(Records excerpted from a collection)
+++

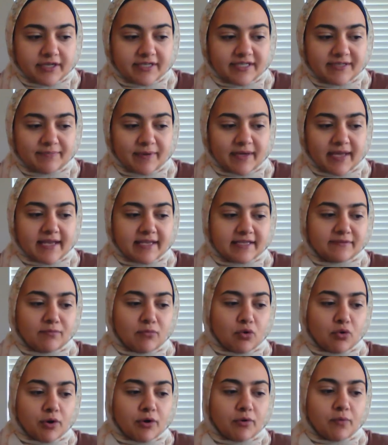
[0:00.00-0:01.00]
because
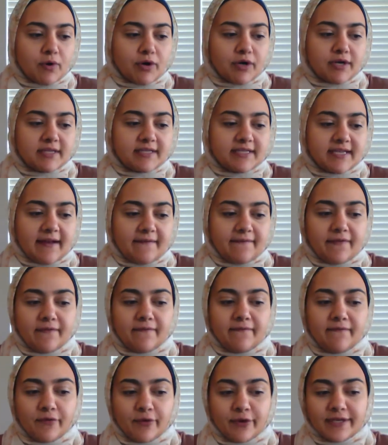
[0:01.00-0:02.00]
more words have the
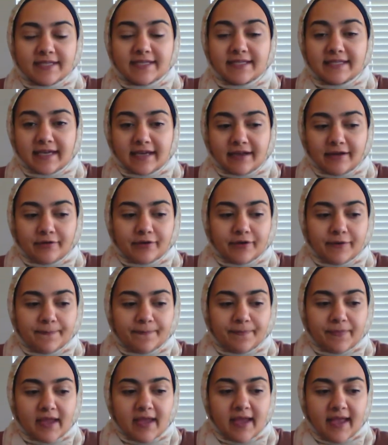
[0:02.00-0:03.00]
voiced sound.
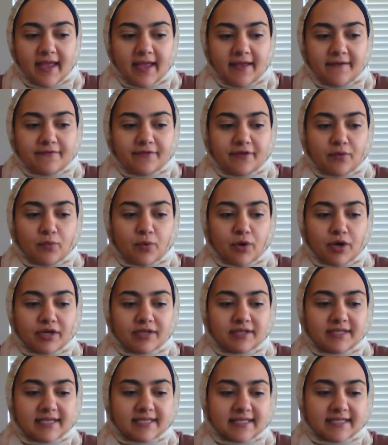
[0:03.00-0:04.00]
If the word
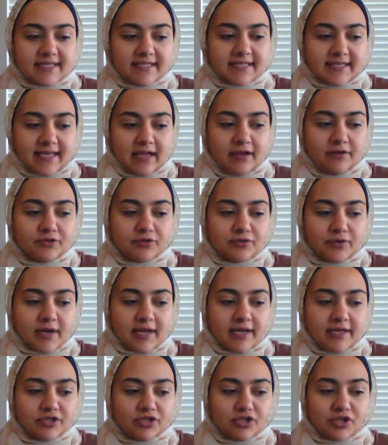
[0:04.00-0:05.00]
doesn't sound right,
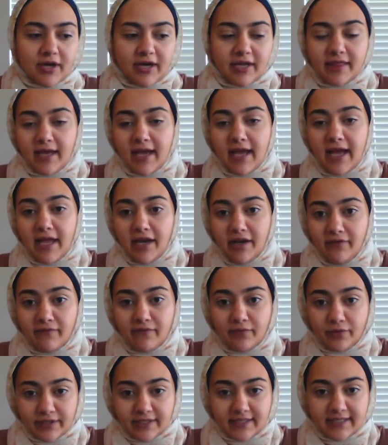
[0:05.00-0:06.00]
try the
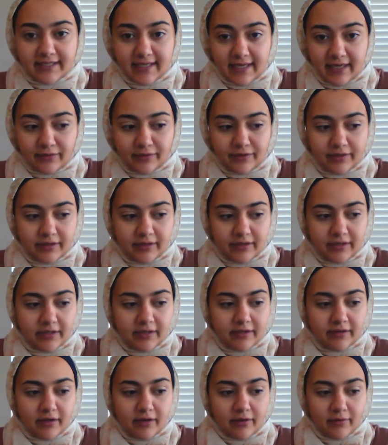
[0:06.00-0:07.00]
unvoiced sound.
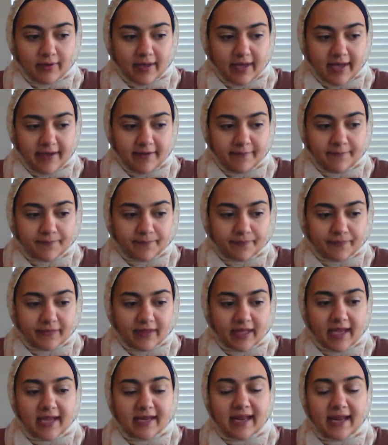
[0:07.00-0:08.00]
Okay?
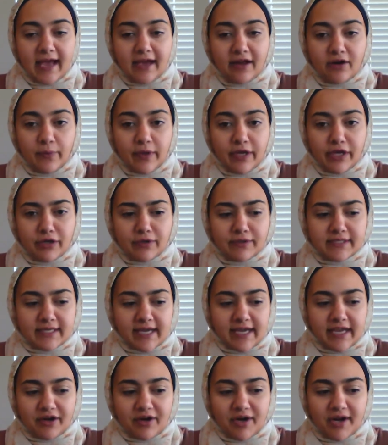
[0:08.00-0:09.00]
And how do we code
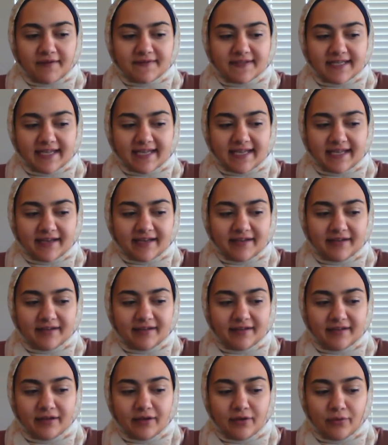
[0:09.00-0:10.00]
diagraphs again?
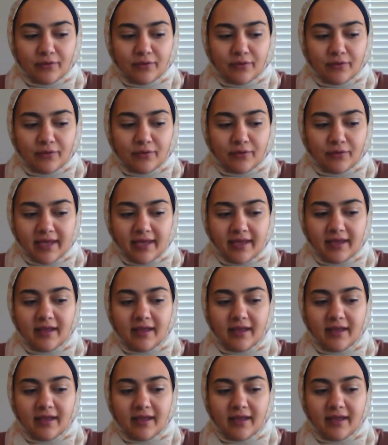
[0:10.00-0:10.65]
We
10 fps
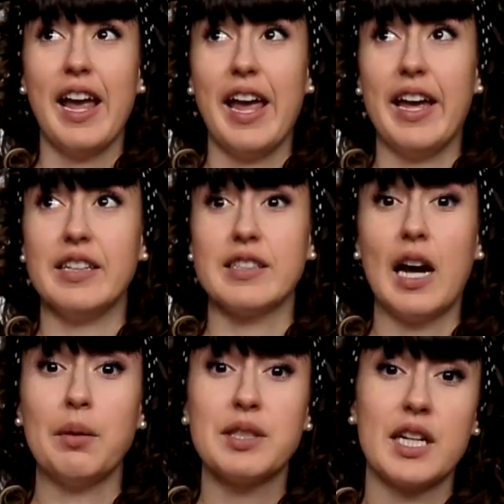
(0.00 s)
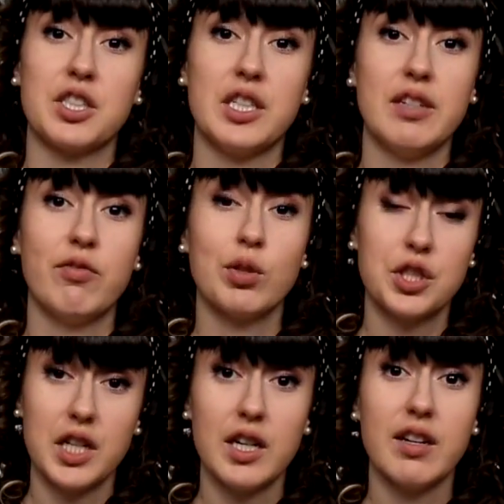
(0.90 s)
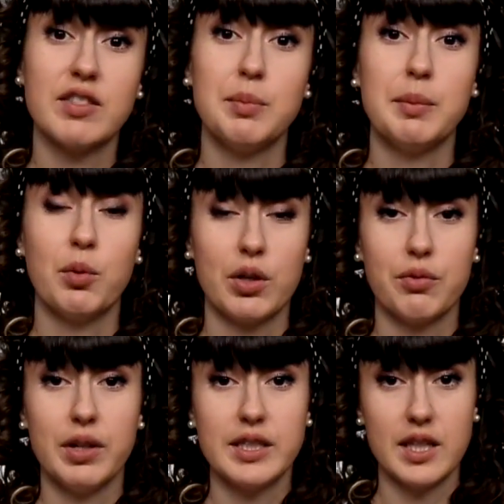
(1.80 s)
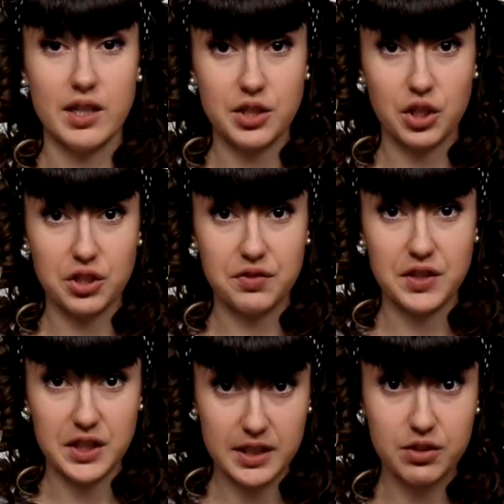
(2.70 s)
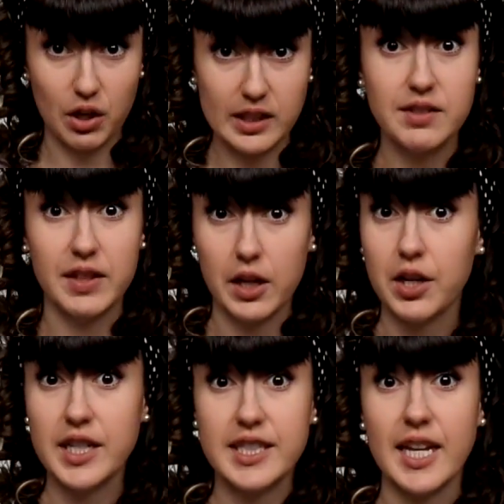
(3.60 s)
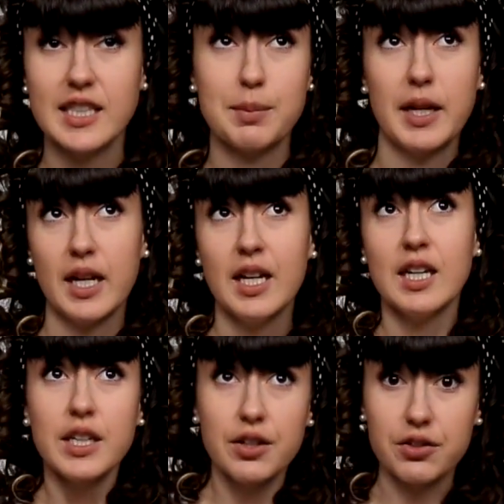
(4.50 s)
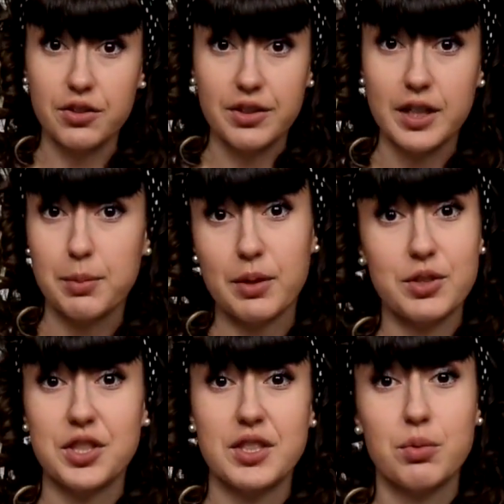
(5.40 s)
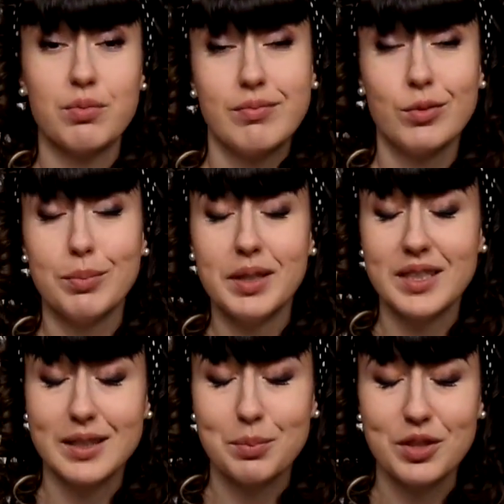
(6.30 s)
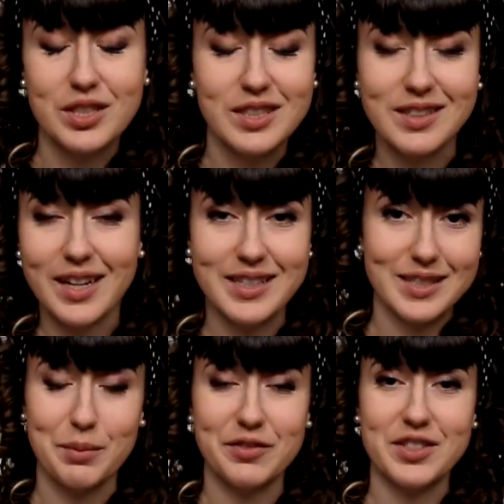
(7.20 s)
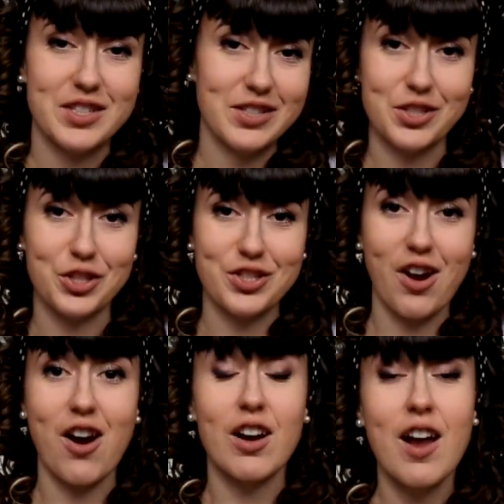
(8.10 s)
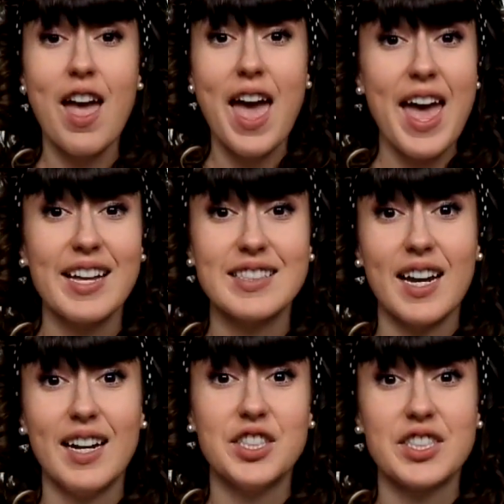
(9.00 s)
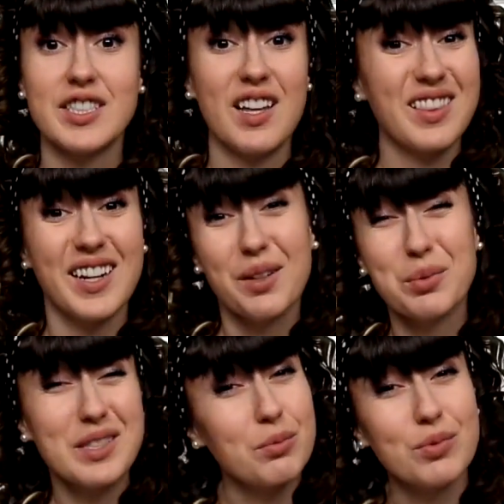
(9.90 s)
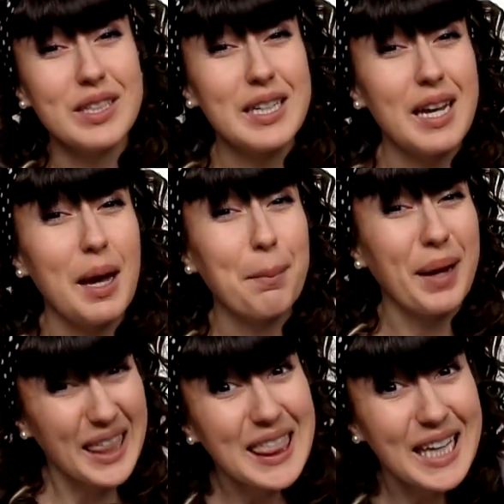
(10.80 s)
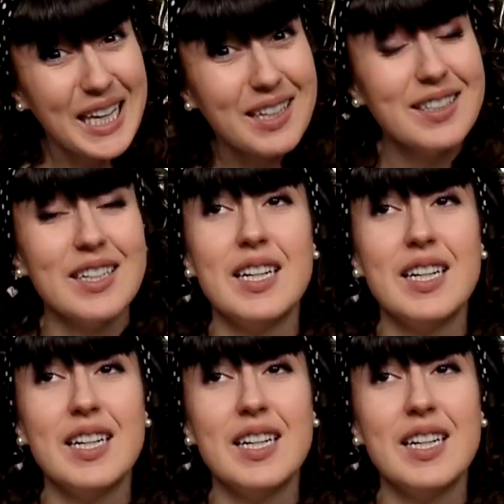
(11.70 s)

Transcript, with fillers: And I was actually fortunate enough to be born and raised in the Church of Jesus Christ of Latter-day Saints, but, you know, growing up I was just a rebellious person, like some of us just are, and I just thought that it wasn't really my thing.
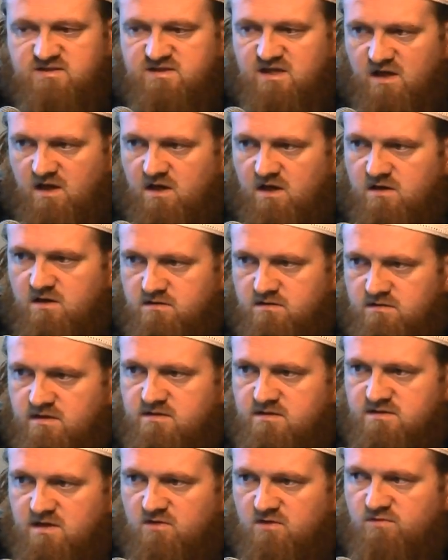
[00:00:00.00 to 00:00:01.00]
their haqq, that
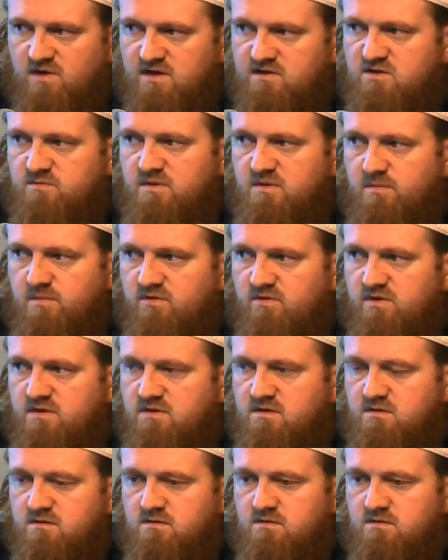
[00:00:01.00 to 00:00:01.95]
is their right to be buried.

+++

ASSIGNED TASK:
Make a word-for-word copy of the entries, without any pictures.

EXERCISE RESULT:
[0:00.00-0:01.00]
because
[0:01.00-0:02.00]
more words have the
[0:02.00-0:03.00]
voiced sound.
[0:03.00-0:04.00]
If the word
[0:04.00-0:05.00]
doesn't sound right,
[0:05.00-0:06.00]
try the
[0:06.00-0:07.00]
unvoiced sound.
[0:07.00-0:08.00]
Okay?
[0:08.00-0:09.00]
And how do we code
[0:09.00-0:10.00]
diagraphs again?
[0:10.00-0:10.65]
We
10 fps
(0.00 s)
(0.90 s)
(1.80 s)
(2.70 s)
(3.60 s)
(4.50 s)
(5.40 s)
(6.30 s)
(7.20 s)
(8.10 s)
(9.00 s)
(9.90 s)
(10.80 s)
(11.70 s)

Transcript, with fillers: And I was actually fortunate enough to be born and raised in the Church of Jesus Christ of Latter-day Saints, but, you know, growing up I was just a rebellious person, like some of us just are, and I just thought that it wasn't really my thing.
[00:00:00.00 to 00:00:01.00]
their haqq, that
[00:00:01.00 to 00:00:01.95]
is their right to be buried.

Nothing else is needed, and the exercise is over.